Yang Shun-nan, Schlieski Tawny, Selmins Brent, Cooper Scott C, Doherty Rina A, Corriveau Philip J, Sheedy James E
Vision Performance Institute, Pacific University College of Optometry, Forest Grove, Oregon 97006, USA.
Optom Vis Sci. 2012 Jul;89(7):1068-80. doi: 10.1097/OPX.0b013e31825da430.
Stereoscopic 3D displays heighten perceived immersion but elevate viewing symptoms for some viewers. The present study measured prevalence and magnitude of perceived immersion and viewing symptoms in stereoscopic viewing, and related them to viewer's characteristics and viewing position.
Two hundred three teens and adults viewed a movie in 2D or 3D while sitting at different angles and distances. Their prior viewing symptoms, as well as visual and physical discomfort immediately before and after viewing, were measured with questionnaires. They were also asked to report their perceived immersion after the viewing.
Twelve percent and twenty-one percent of 2D and stereoscopic 3D participants reported increases of measured symptoms during and/or after viewing. Stereoscopic 3D viewing incurred greater and more frequent perception of blurred vision, double vision, dizziness, disorientation, and nausea than 2D viewing. Reported ocular and physical symptoms were negatively correlated to perceived immersion in 3D viewing. Older viewers (age 46 years or older) reported greater ocular, visual, and motion sickness symptoms in 2D viewing, and younger viewers (age 24-34 years) reported greater visual and motion sickness symptoms in 3D viewing. Sitting in an oblique position attenuated perceived immersion but also reduced motion symptoms in 3D viewing. Prior viewing symptoms in 2D tasks also predicted ocular and physical symptoms in 2D but less so in 3D viewing.
Stereoscopic 3D viewing provides greater immersion, but it can also lead to heightened visual and motion sickness symptoms. Viewers with prior symptoms in viewing TV and computer screen are not more likely to have increased ocular and physical symptoms in 3D viewing. Young viewers incurred higher immersion but also greater visual and motion sickness symptoms in 3D viewing; both will be reduced if a farther distance and a wider viewing angle are adopted.
立体3D显示增强了沉浸感,但会使部分观看者出现观看症状。本研究测量了立体观看中沉浸感和观看症状的发生率及程度,并将它们与观看者的特征和观看位置相关联。

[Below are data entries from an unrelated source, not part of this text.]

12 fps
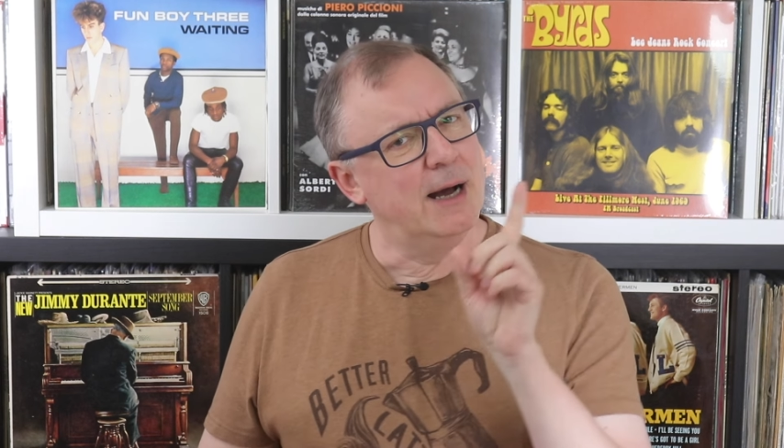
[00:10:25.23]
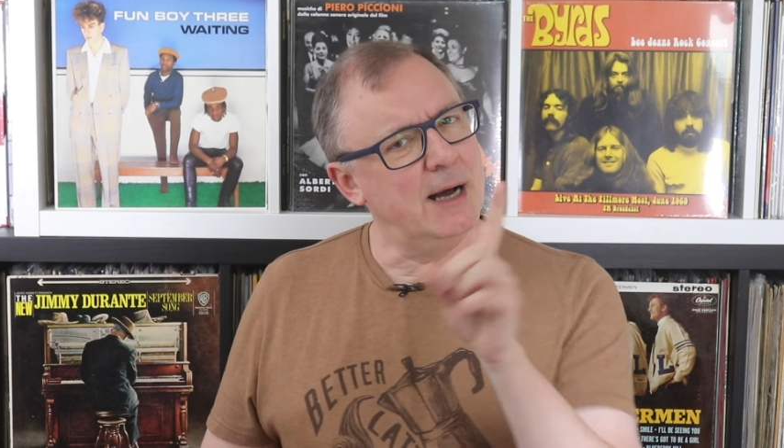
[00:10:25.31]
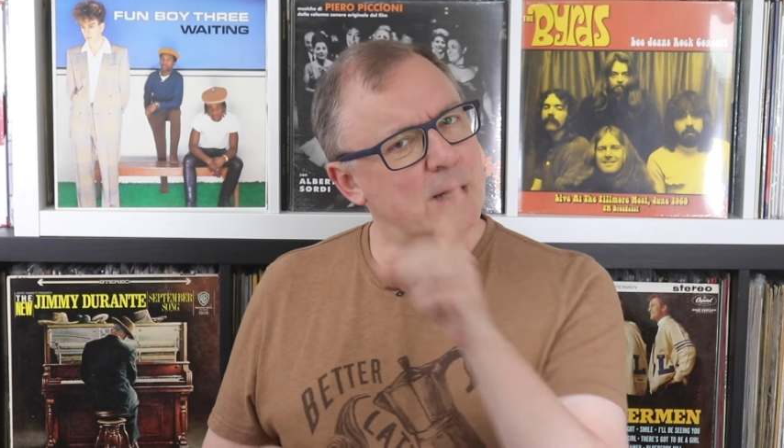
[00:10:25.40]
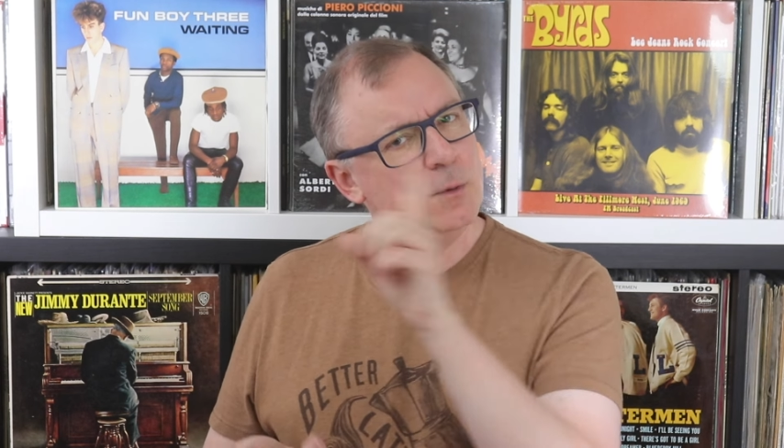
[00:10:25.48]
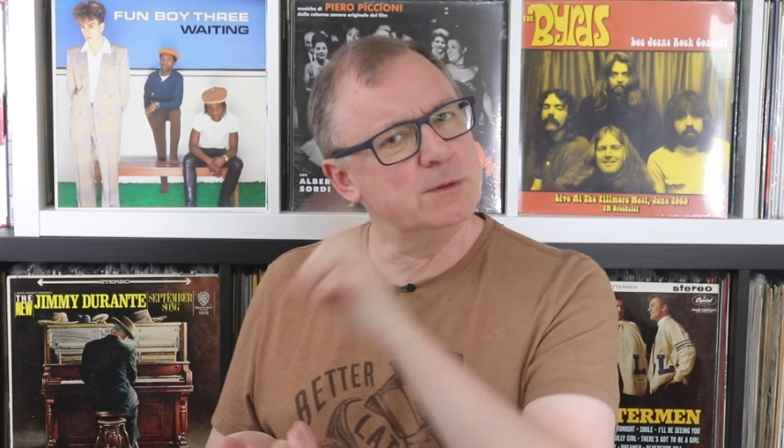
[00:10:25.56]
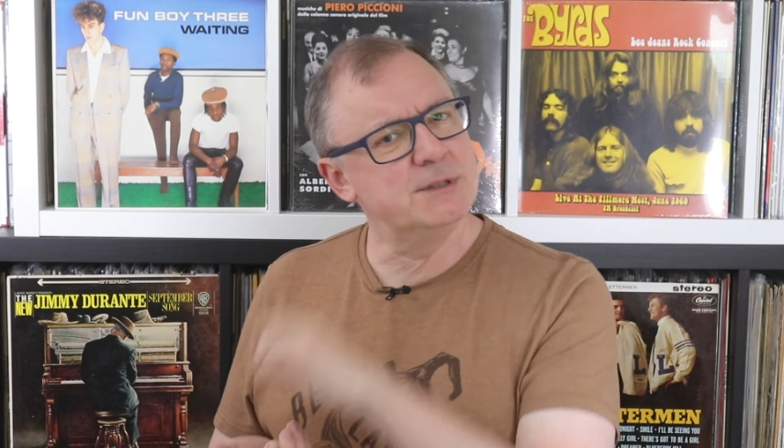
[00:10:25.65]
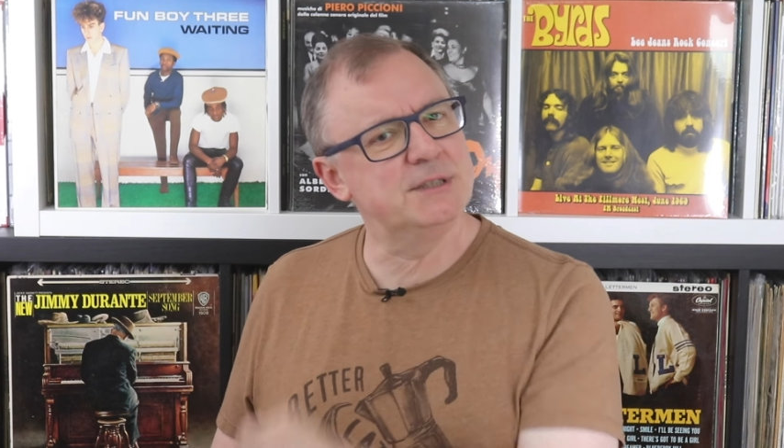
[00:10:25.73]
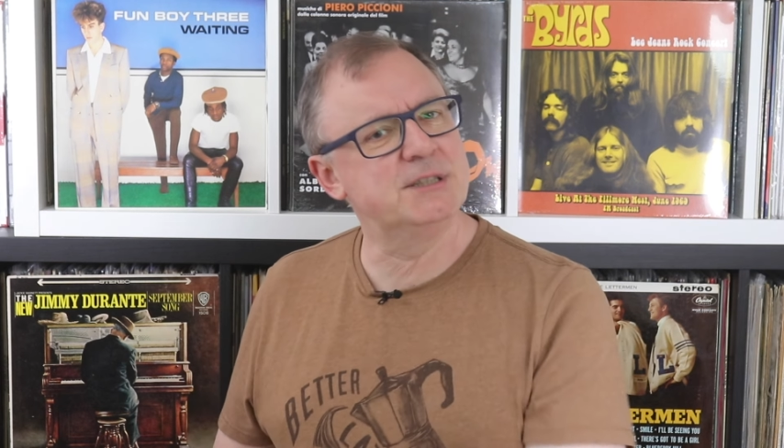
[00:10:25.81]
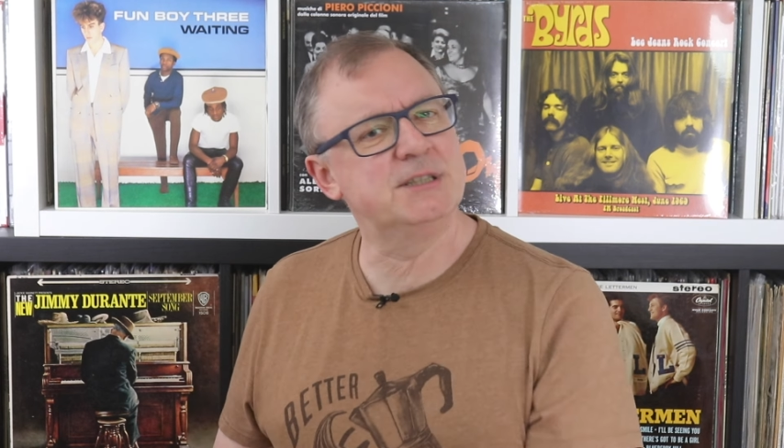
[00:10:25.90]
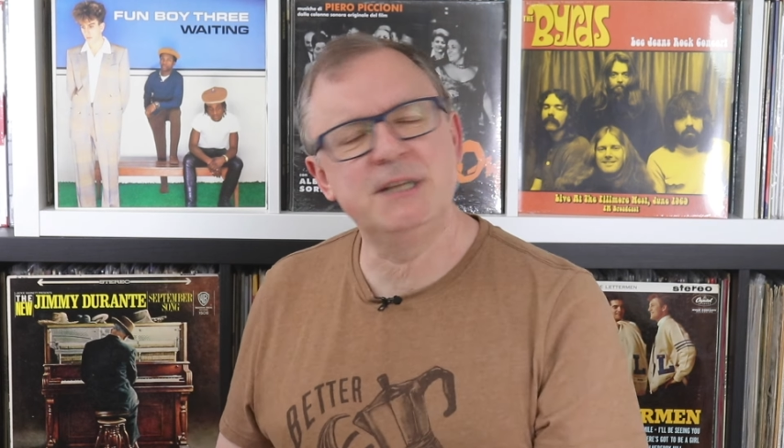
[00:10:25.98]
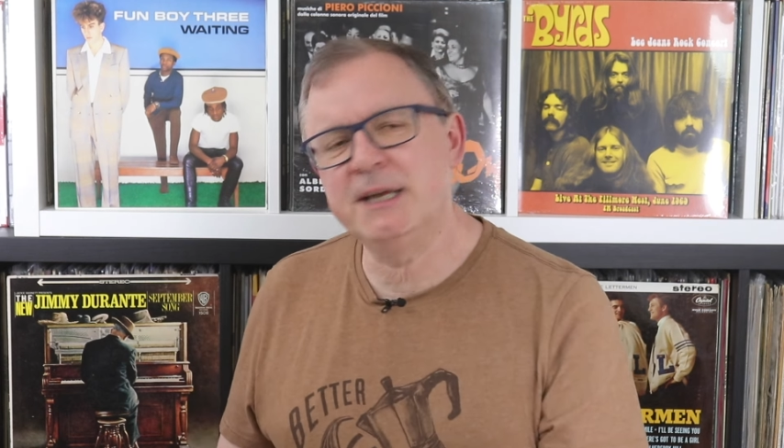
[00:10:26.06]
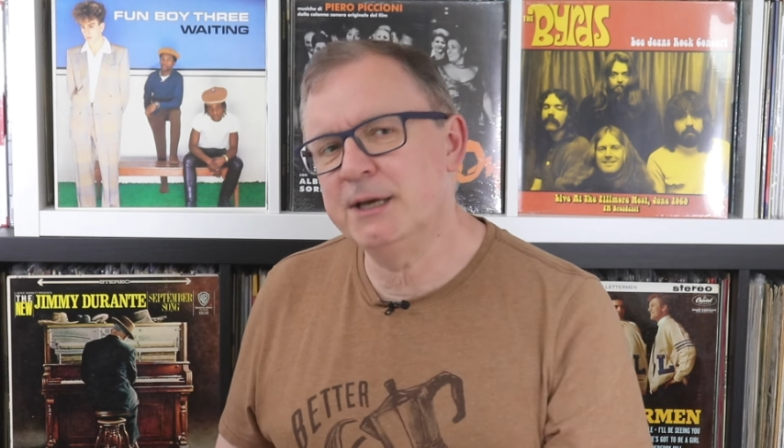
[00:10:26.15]
I want to
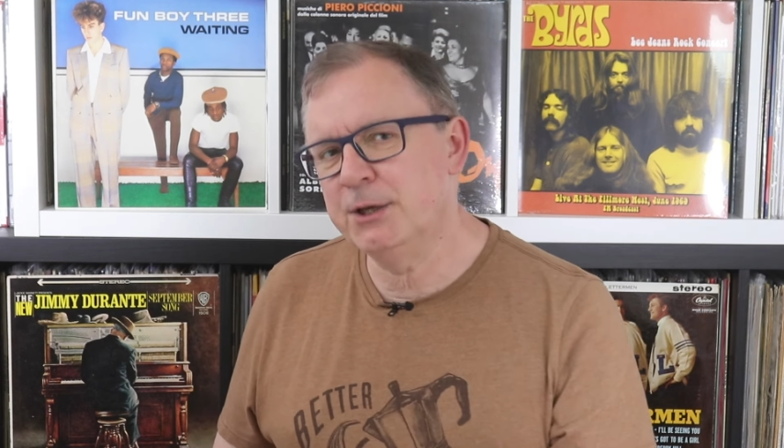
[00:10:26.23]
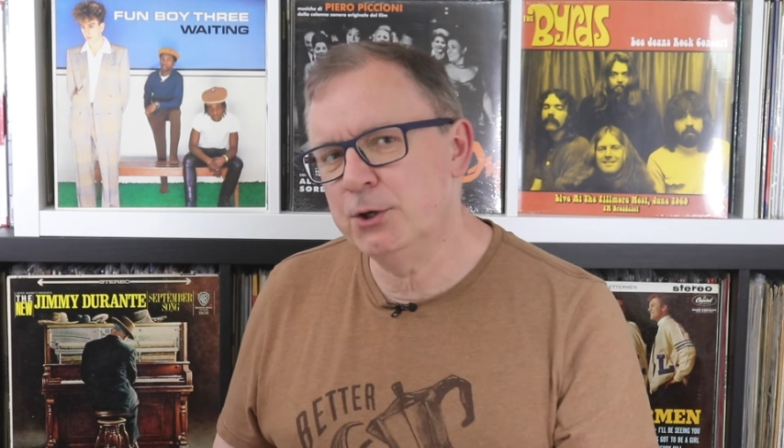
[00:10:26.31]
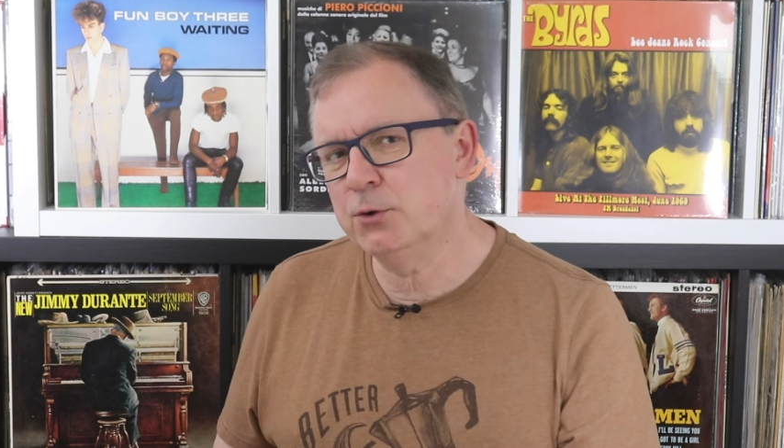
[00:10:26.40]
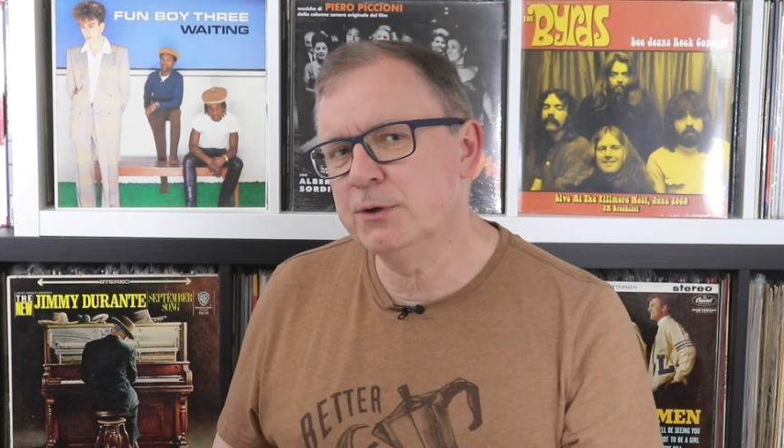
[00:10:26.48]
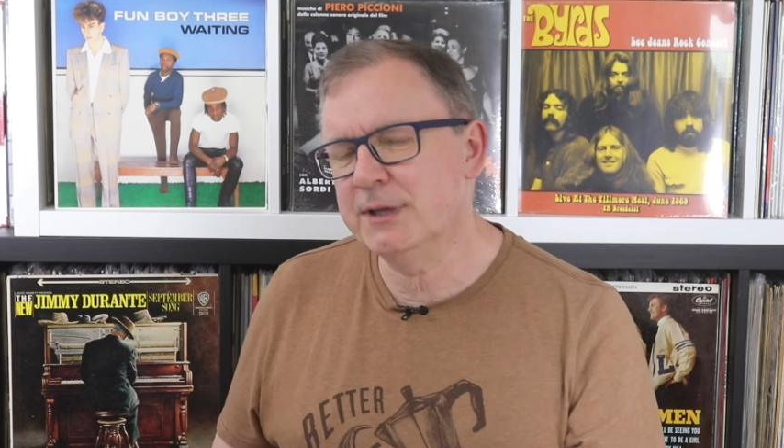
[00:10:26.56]
steer your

203名青少年和成年人以不同角度和距离坐着观看2D或3D电影。通过问卷测量他们之前的观看症状,以及观看前后的视觉和身体不适。观看后还要求他们报告自己的沉浸感。
2D和立体3D观看者中分别有12%和21%报告在观看期间和/或之后测量到的症状有所增加。与2D观看相比,立体3D观看引起的视力模糊、复视、头晕、迷失方向和恶心的感觉更强烈且更频繁。报告指出,在3D观看中,眼部和身体症状与沉浸感呈负相关。年龄较大的观看者(46岁及以上)在2D观看中报告的眼部、视觉和晕动病症状更严重,而年龄较小的观看者(24 - 3岁)在3D观看中报告的视觉和晕动病症状更严重。在3D观看中,斜着坐会减弱沉浸感,但也会减轻运动症状。2D任务中的先前观看症状也能预测2D中的眼部和身体症状,但在3D观看中预测性较差。
立体3D观看提供了更强的沉浸感,但也可能导致视觉和晕动病症状加剧。在电视和电脑屏幕观看中有先前症状的观看者在3D观看中出现眼部和身体症状增加的可能性并不更高。年轻观看者在3D观看中沉浸感更高,但视觉和晕动病症状也更严重;如果采用更远的距离和更宽的视角,这两种情况都会减轻。